Can Opus 4.5 agent do real world research qualitative analysis?

I tested Claude Opus 4.5 on real HCI qualitative research - thematic analysis, coding transcripts, and generating codebooks. Here's what actually happened.

Okay, you’ve already seen AI agents doing complex coding, building vibe applications, deep research…

They say AI is good at repetitive tasks or tasks that have a step-by-step process.

But can AI do real-world academic research qualitative analysis?

I don’t actually expect AI to replace researchers or completely take over this task—research is all about novelty, new insights, and original contribution.
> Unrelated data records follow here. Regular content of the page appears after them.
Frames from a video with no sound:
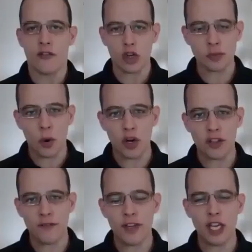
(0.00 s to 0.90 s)
First part
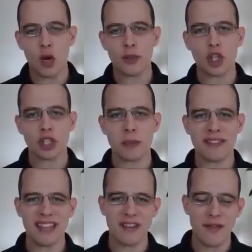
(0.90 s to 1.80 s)
of the video, we talked
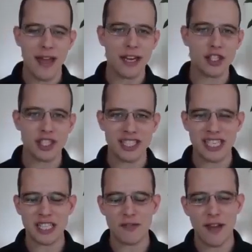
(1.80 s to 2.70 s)
about the advantages and
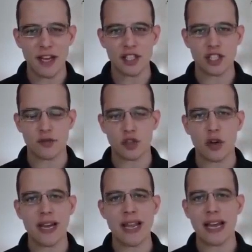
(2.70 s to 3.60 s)
disadvantages of
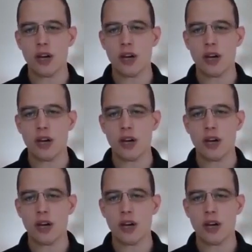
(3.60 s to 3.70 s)
trading.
But I do hope they can collaborate with researchers and speed up some tedious tasks.

I’m going to give AI a real qualitative research task in the HCI field (Human-Computer Interaction) and see how useful it actually is.
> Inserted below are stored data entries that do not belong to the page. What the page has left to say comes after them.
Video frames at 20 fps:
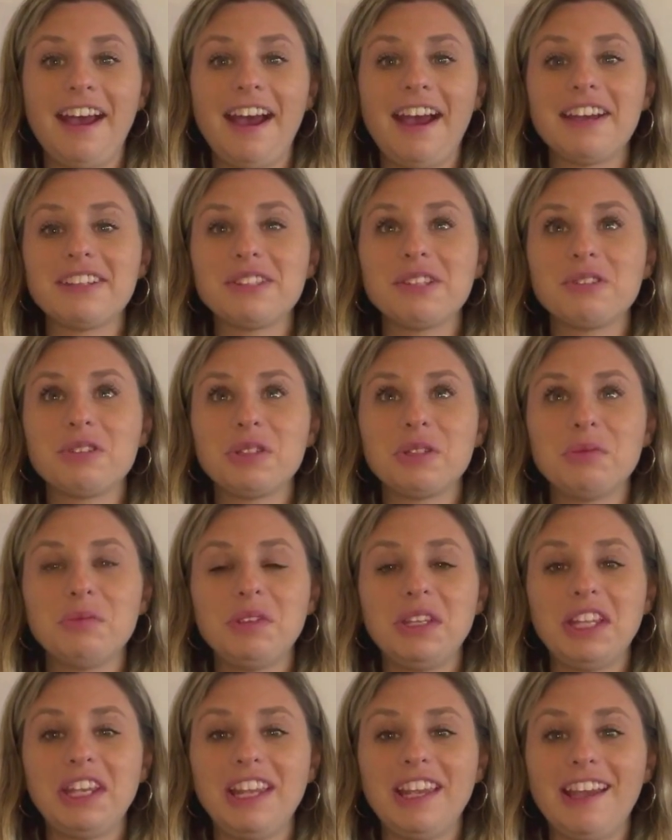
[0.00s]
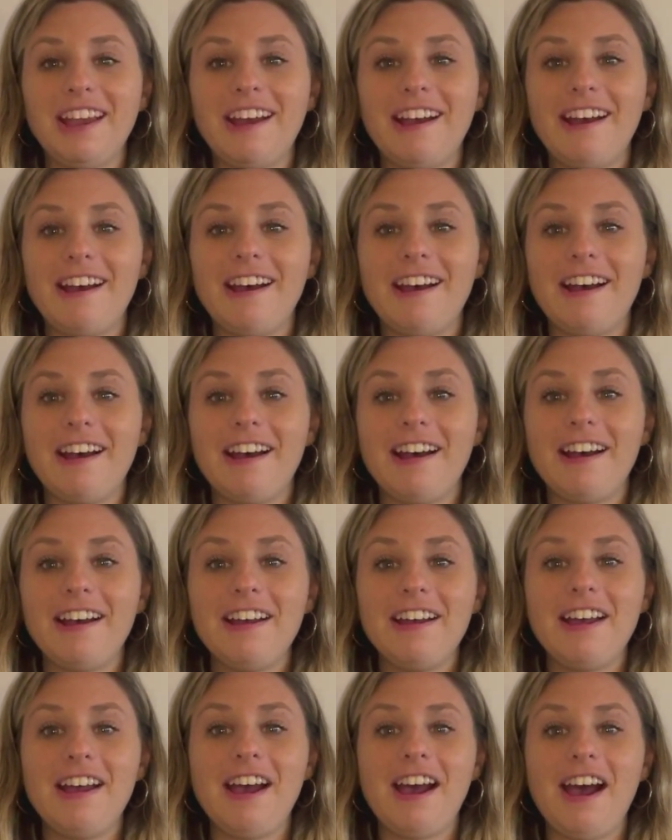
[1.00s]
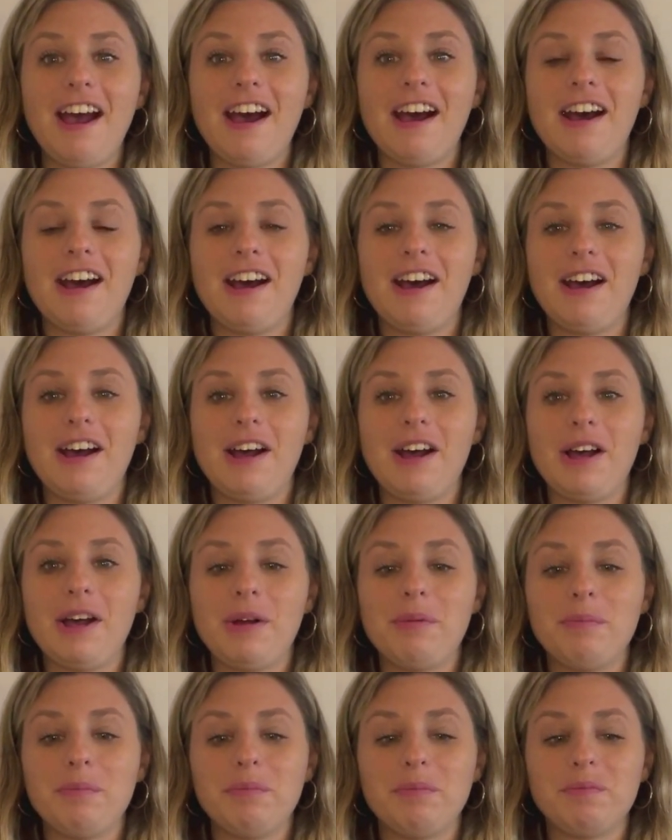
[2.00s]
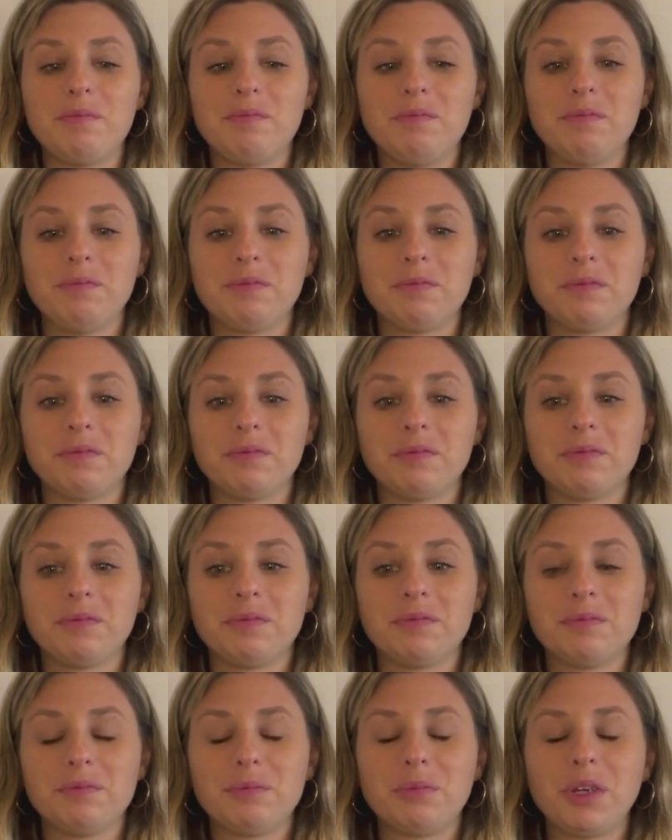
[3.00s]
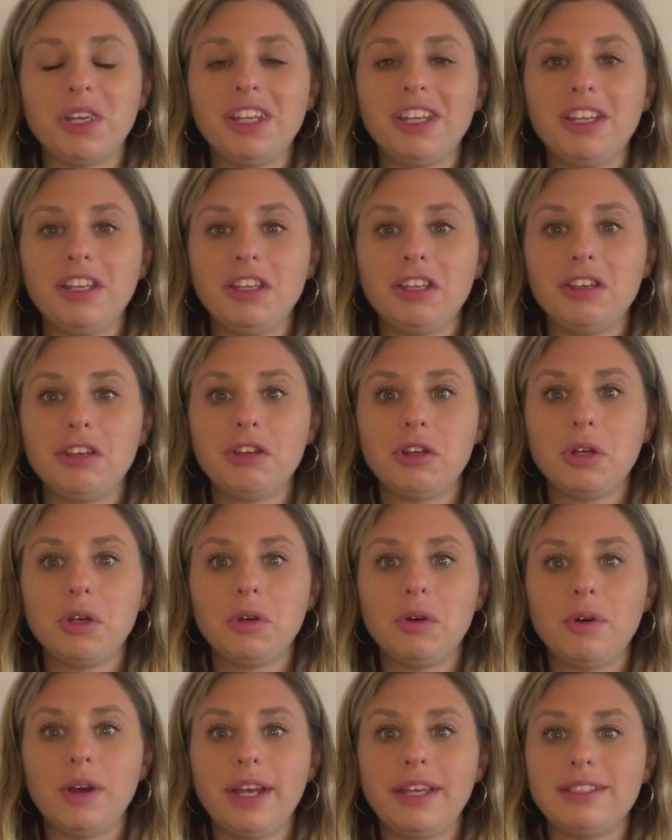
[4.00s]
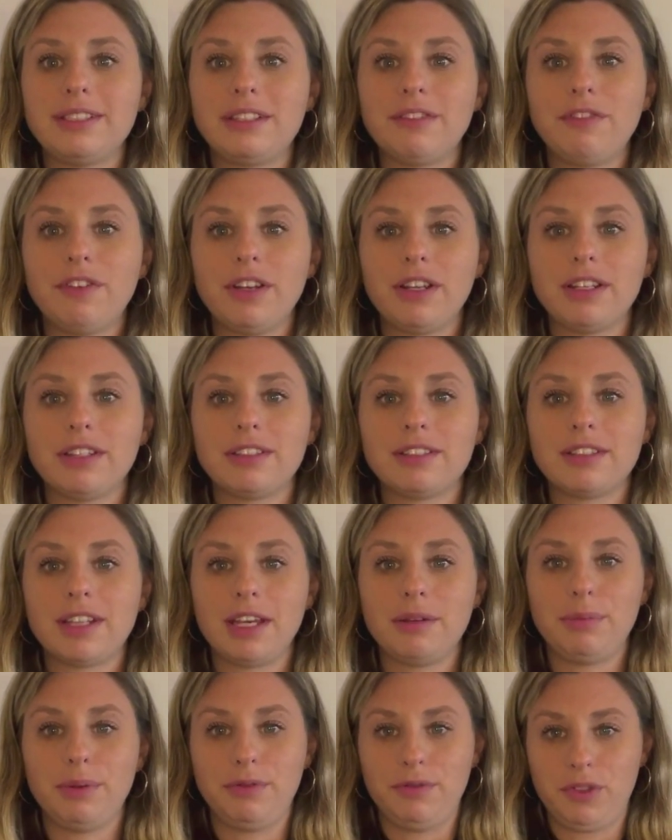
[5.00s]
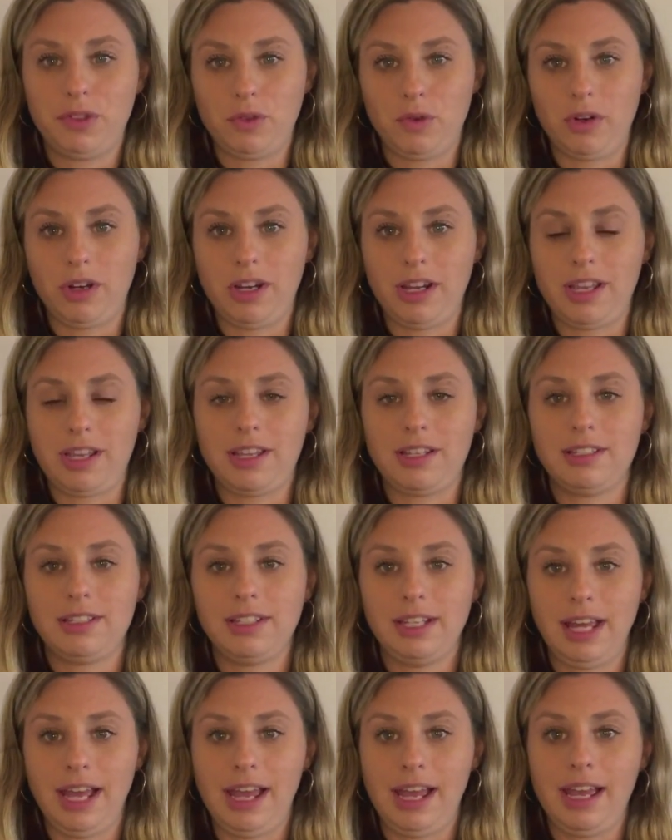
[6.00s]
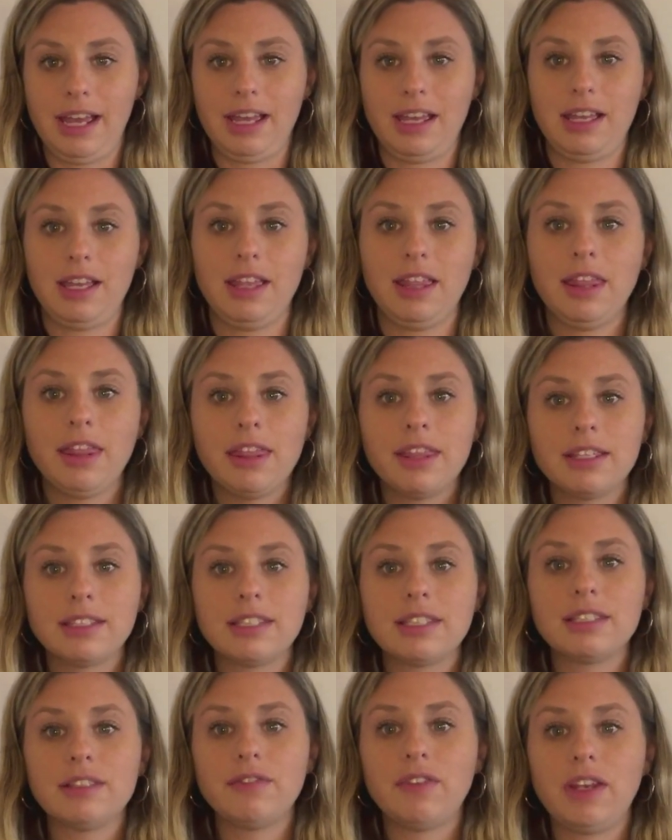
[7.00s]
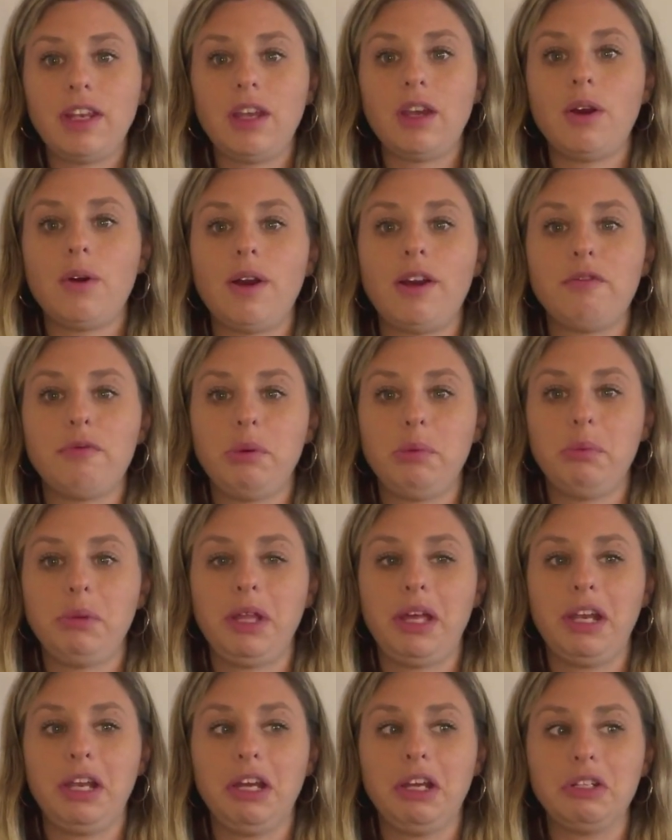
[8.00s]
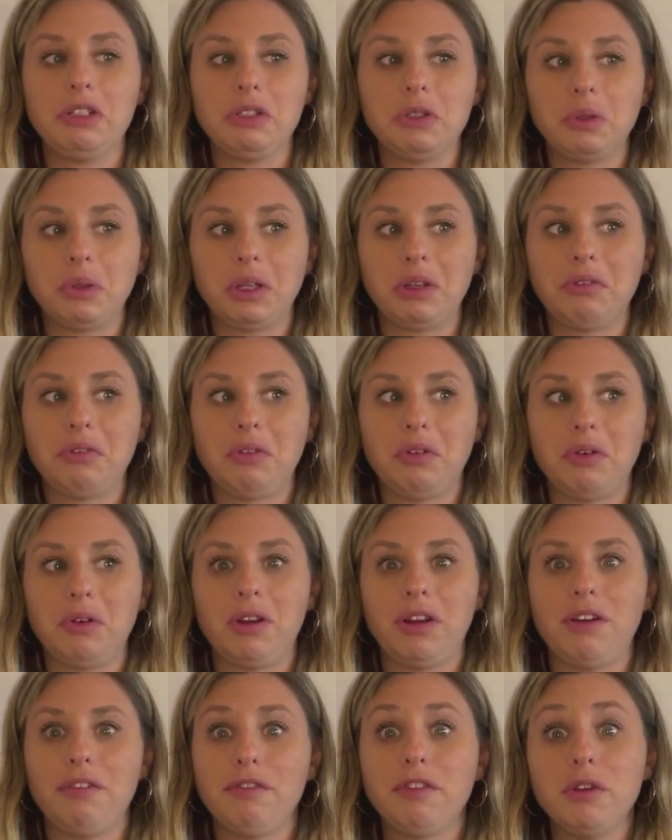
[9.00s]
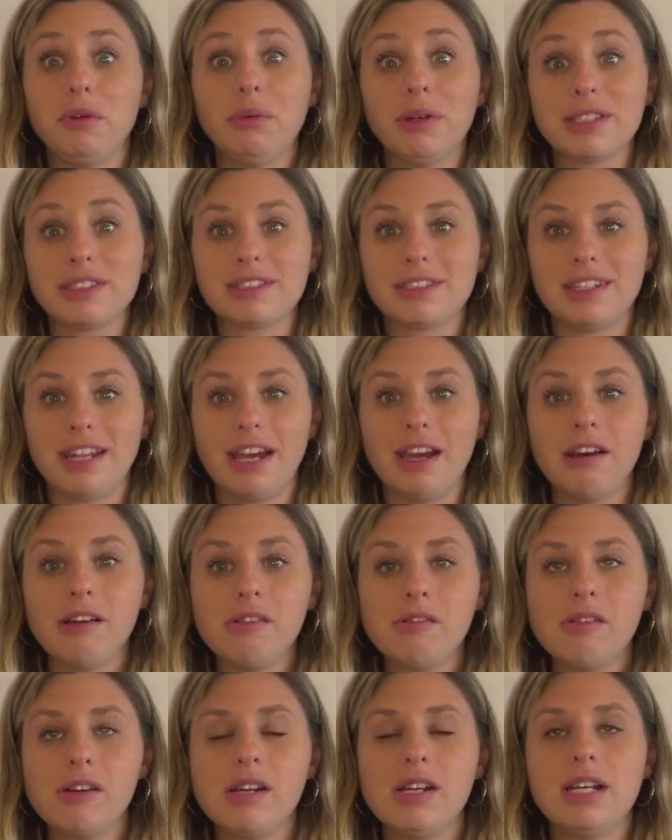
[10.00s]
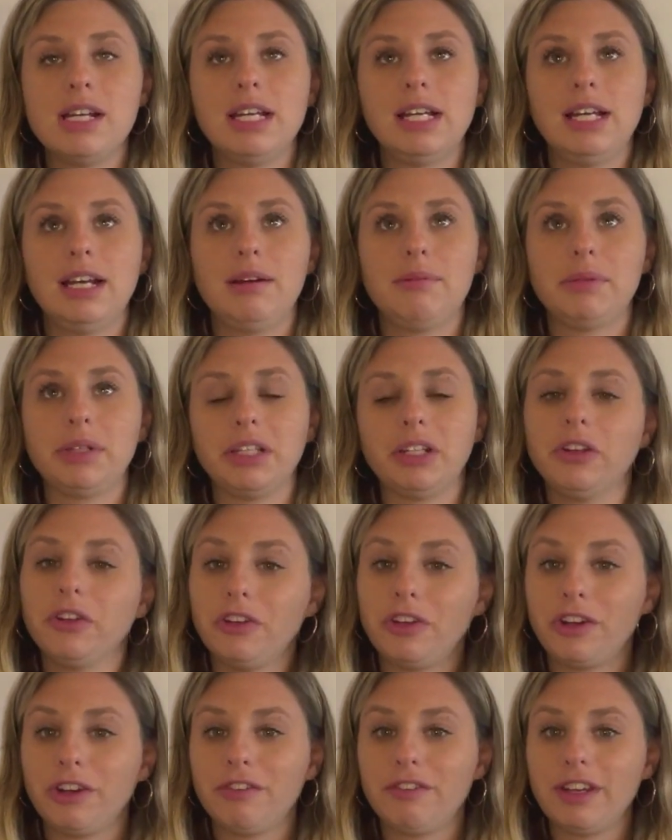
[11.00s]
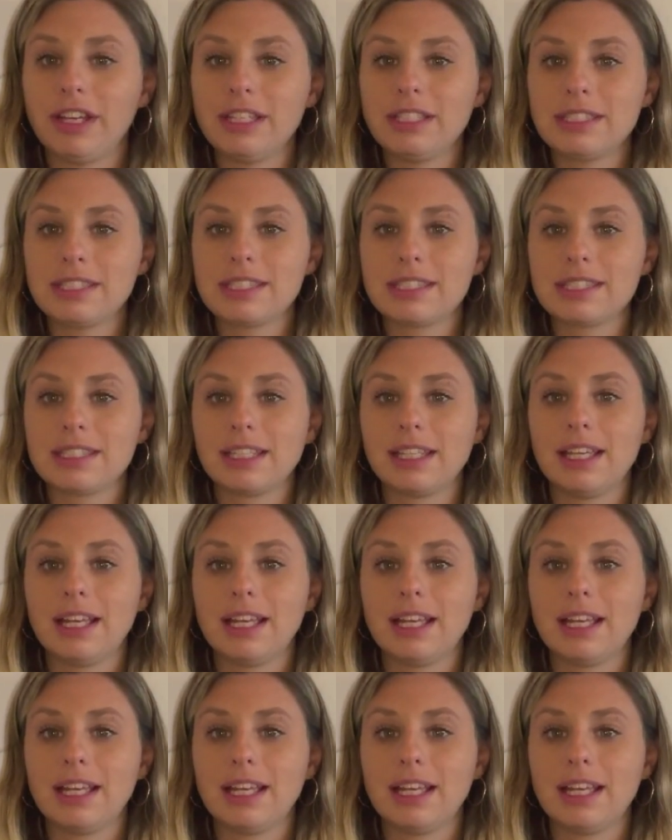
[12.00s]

Hi social media, um, bringing you a different type of story today. This is a video I've been planning on doing for a few months now. I'm a little nervous.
WARNING: This is not a research paper or a proper report, it might be biased. You can set up and test it yourself, might produce some different results, but take this as a case study or an example.

The Task

The task setup contains:

2 research questions that need to be answered
3 interview transcripts from 3 different participants
1 starter codebook with sample codes to guide the analysis

The task description is:

Perform the steps of (collaborative) thematic analysis
Use MS Word or Google Docs for coding your transcripts (should spawn subagent to handle this task in parallel if possible), utilize different colours and the comment function. Make sure to note which colour represents which code!
Group codes into themes
Note: The codebook provided is a starting point, but your task is to inductively create additional codes. In this case, create new codes and mark them in the codebook through a yellow highlight so it’s clear which codes you found beyond the provided codebook

Final output should contain:

A final codebook with new codes clearly marked through yellow highlight
A CSV file mapping all themes and codes from the transcripts
Each transcript as a separate word file with coded highlights, compiled into one file

My Agent Setup

Claude Code with Opus 4.5, extended thinking enabled
Created a dedicated folder with all task documents
Custom CLAUDE.md to set the agent’s role as a research assistant, plus a custom skill for thematic analysis. Disabled all unrelated MCP tools and skills
Full access to Python and file manipulation tools

I configured the thematic analysis skill with detailed step-by-step instructions from my professor’s lectures. Guided the agent carefully, provided a structured assessment rubric for feedback.

The Experiment

I compared 3 different approaches:

Agent runs end-to-end with feedback loops (ralph-loop / human-in-the-loop)
Human breaks down the work, agent executes each chunk
Human does the analysis, AI only helps with simple tasks like highlighting and formatting the codebook

My hypothesis: Experiment 1 would fail—we’re not there yet. Experiments 2 and 3 should produce mediocre but usable results, depending on the user’s research skills and prompting ability.

Result

I was surprised that both outputs from experiment 1 and 2 were really, really bad. It did output the codebook and CSV file, but the content was completely random and didn’t align with the criteria—didn’t answer the research question at all. It produced inconsistent codes (each sentence with a different code, didn’t align with the codebook recommendations), wrong highlights on the document, way too many themes, classifying codes into themes that didn’t serve to answer the research question or give meaningful insights. Not even close to academic standard.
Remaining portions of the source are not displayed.